(MATERIAL PROVIDED begins)
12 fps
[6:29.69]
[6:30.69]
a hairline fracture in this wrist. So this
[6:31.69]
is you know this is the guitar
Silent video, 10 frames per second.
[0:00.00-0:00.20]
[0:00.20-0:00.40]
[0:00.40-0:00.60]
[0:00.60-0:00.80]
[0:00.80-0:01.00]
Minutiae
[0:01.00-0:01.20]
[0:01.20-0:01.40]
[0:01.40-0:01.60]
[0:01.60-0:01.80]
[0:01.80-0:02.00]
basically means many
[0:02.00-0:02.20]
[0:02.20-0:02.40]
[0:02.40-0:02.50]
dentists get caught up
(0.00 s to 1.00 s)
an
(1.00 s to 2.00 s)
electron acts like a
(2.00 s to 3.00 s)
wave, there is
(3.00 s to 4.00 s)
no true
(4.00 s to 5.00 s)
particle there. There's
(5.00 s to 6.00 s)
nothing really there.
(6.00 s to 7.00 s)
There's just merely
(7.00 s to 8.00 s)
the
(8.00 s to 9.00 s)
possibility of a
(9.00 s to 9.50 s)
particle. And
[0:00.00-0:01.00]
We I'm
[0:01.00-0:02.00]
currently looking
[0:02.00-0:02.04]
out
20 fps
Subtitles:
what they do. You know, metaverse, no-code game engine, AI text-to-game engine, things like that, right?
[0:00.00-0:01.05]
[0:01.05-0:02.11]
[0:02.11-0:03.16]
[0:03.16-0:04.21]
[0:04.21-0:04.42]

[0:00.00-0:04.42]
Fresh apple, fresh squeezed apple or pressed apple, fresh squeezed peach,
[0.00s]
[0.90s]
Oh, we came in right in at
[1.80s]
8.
(MATERIAL PROVIDED ends)
WHAT IS NEEDED -
Could you write out every entry above exactly as it appears?

SOLUTION TO THE PROBLEM -
12 fps
[6:29.69]
[6:30.69]
a hairline fracture in this wrist. So this
[6:31.69]
is you know this is the guitar
Silent video, 10 frames per second.
[0:00.00-0:00.20]
[0:00.20-0:00.40]
[0:00.40-0:00.60]
[0:00.60-0:00.80]
[0:00.80-0:01.00]
Minutiae
[0:01.00-0:01.20]
[0:01.20-0:01.40]
[0:01.40-0:01.60]
[0:01.60-0:01.80]
[0:01.80-0:02.00]
basically means many
[0:02.00-0:02.20]
[0:02.20-0:02.40]
[0:02.40-0:02.50]
dentists get caught up
(0.00 s to 1.00 s)
an
(1.00 s to 2.00 s)
electron acts like a
(2.00 s to 3.00 s)
wave, there is
(3.00 s to 4.00 s)
no true
(4.00 s to 5.00 s)
particle there. There's
(5.00 s to 6.00 s)
nothing really there.
(6.00 s to 7.00 s)
There's just merely
(7.00 s to 8.00 s)
the
(8.00 s to 9.00 s)
possibility of a
(9.00 s to 9.50 s)
particle. And
[0:00.00-0:01.00]
We I'm
[0:01.00-0:02.00]
currently looking
[0:02.00-0:02.04]
out
20 fps
Subtitles:
what they do. You know, metaverse, no-code game engine, AI text-to-game engine, things like that, right?
[0:00.00-0:01.05]
[0:01.05-0:02.11]
[0:02.11-0:03.16]
[0:03.16-0:04.21]
[0:04.21-0:04.42]

[0:00.00-0:04.42]
Fresh apple, fresh squeezed apple or pressed apple, fresh squeezed peach,
[0.00s]
[0.90s]
Oh, we came in right in at
[1.80s]
8.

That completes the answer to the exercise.